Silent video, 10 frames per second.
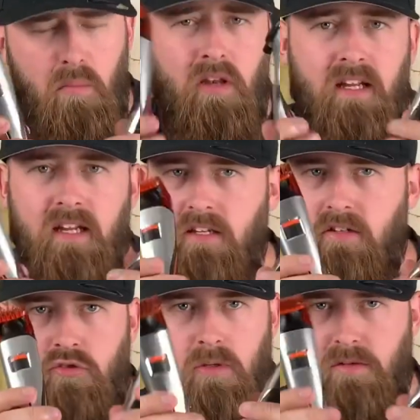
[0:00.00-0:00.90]
put a link in the
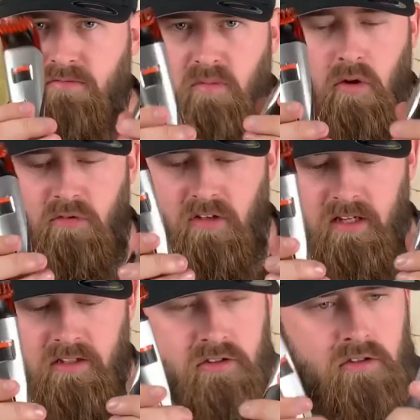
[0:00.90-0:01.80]
description for both of
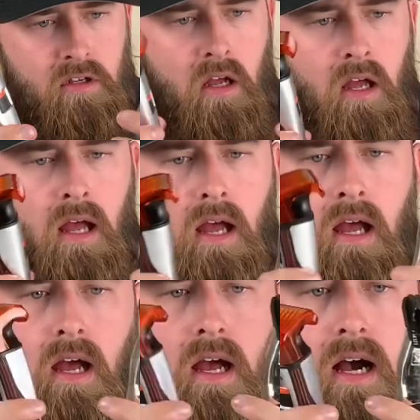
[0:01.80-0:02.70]
these.
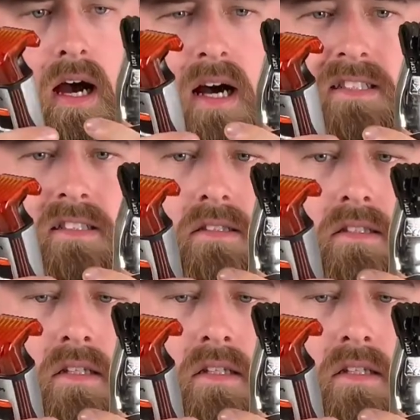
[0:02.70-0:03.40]
And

※

# Work task
Set the records down again precisely, skipping every image.

# Expected answer
Silent video, 10 frames per second.
[0:00.00-0:00.90]
put a link in the
[0:00.90-0:01.80]
description for both of
[0:01.80-0:02.70]
these.
[0:02.70-0:03.40]
And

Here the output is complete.